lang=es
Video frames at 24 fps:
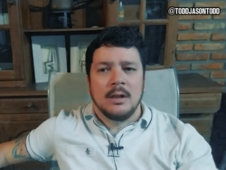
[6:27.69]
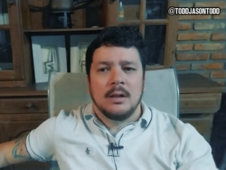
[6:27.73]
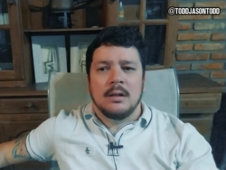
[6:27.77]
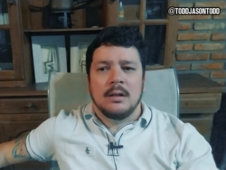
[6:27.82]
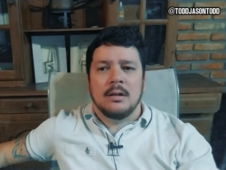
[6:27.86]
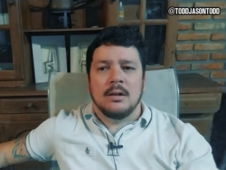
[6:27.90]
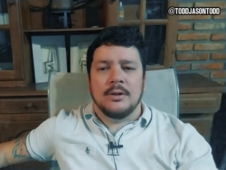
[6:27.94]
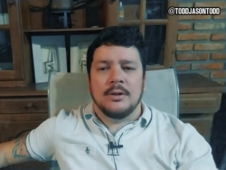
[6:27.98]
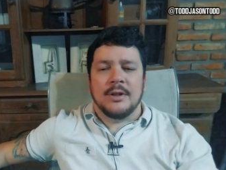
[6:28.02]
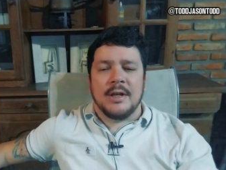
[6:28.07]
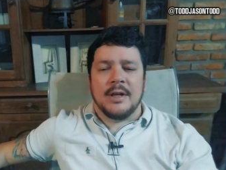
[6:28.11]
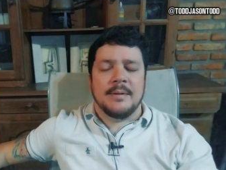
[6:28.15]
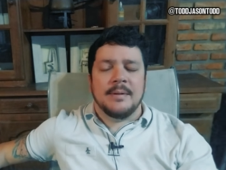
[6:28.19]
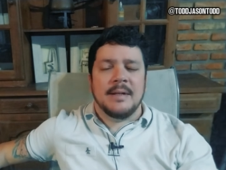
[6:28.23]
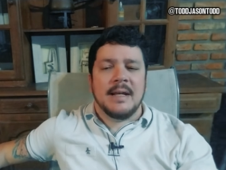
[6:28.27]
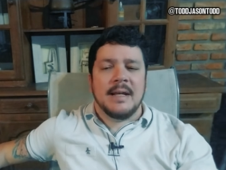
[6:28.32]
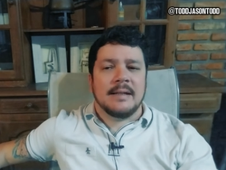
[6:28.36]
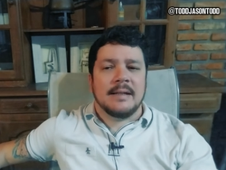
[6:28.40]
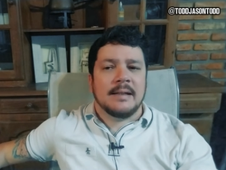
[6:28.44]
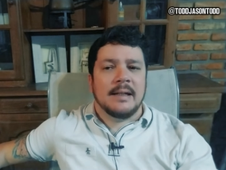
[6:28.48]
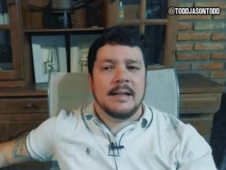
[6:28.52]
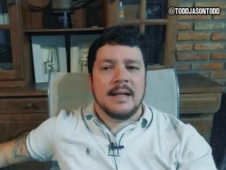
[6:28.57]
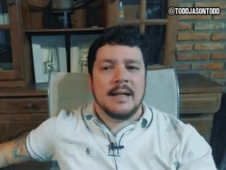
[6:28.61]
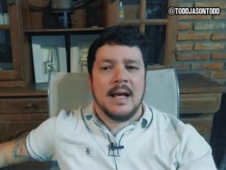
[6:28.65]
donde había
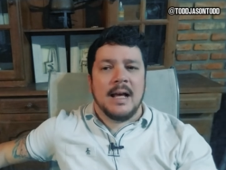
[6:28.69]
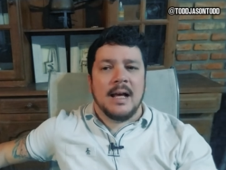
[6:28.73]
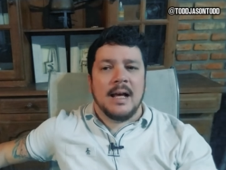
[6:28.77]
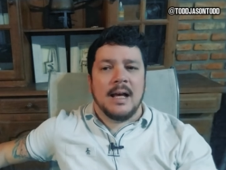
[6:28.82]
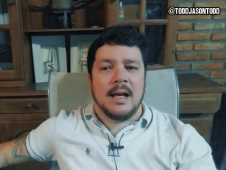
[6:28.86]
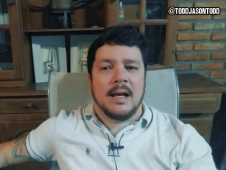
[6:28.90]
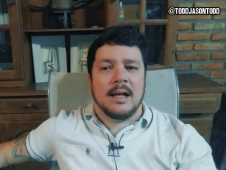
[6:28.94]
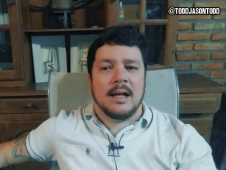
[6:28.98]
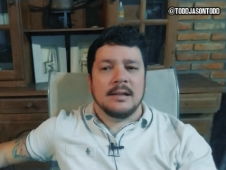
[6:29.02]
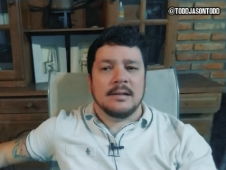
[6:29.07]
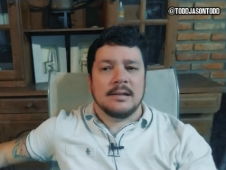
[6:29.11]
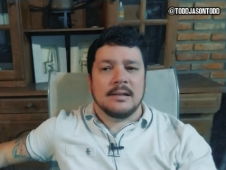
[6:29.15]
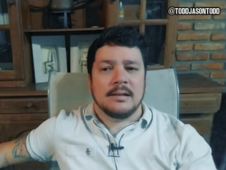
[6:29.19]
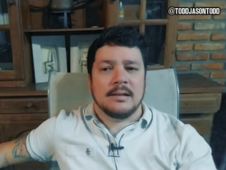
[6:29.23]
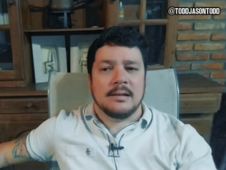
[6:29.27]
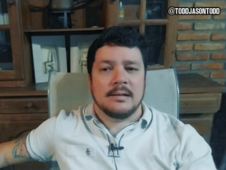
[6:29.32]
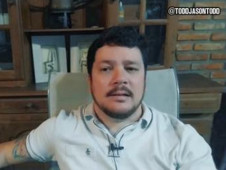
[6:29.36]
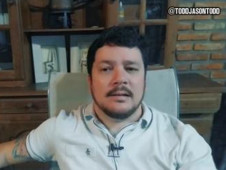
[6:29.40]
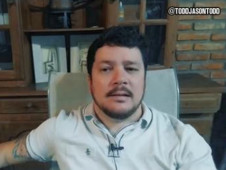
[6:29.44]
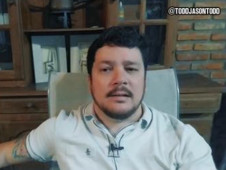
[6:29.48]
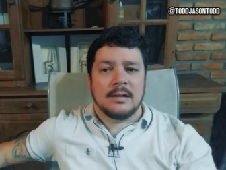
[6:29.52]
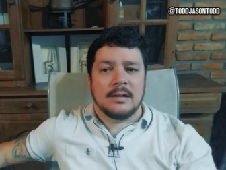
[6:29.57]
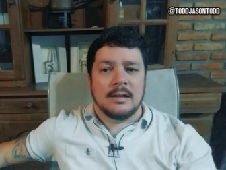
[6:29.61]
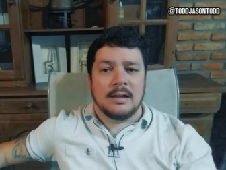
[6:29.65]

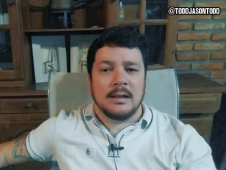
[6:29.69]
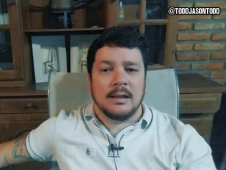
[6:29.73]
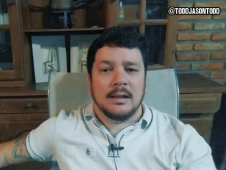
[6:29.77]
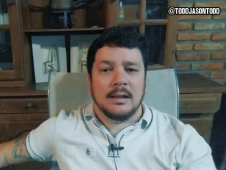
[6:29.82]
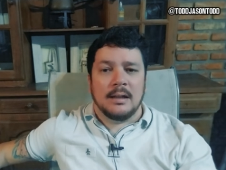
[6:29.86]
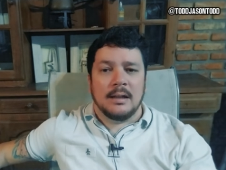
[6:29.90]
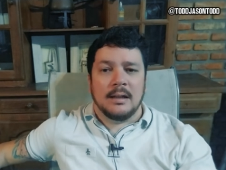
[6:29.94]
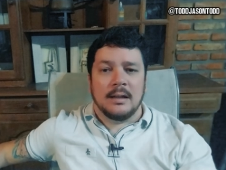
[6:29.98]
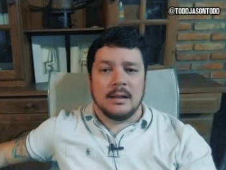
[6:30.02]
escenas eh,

******

= TASK INSTRUCTIONS =
Please copy the records above word for word, omitting every picture.

= OUTPUT BELOW =
lang=es
Video frames at 24 fps:
[6:27.69]
[6:27.73]
[6:27.77]
[6:27.82]
[6:27.86]
[6:27.90]
[6:27.94]
[6:27.98]
[6:28.02]
[6:28.07]
[6:28.11]
[6:28.15]
[6:28.19]
[6:28.23]
[6:28.27]
[6:28.32]
[6:28.36]
[6:28.40]
[6:28.44]
[6:28.48]
[6:28.52]
[6:28.57]
[6:28.61]
[6:28.65]
donde había
[6:28.69]
[6:28.73]
[6:28.77]
[6:28.82]
[6:28.86]
[6:28.90]
[6:28.94]
[6:28.98]
[6:29.02]
[6:29.07]
[6:29.11]
[6:29.15]
[6:29.19]
[6:29.23]
[6:29.27]
[6:29.32]
[6:29.36]
[6:29.40]
[6:29.44]
[6:29.48]
[6:29.52]
[6:29.57]
[6:29.61]
[6:29.65]

[6:29.69]
[6:29.73]
[6:29.77]
[6:29.82]
[6:29.86]
[6:29.90]
[6:29.94]
[6:29.98]
[6:30.02]
escenas eh,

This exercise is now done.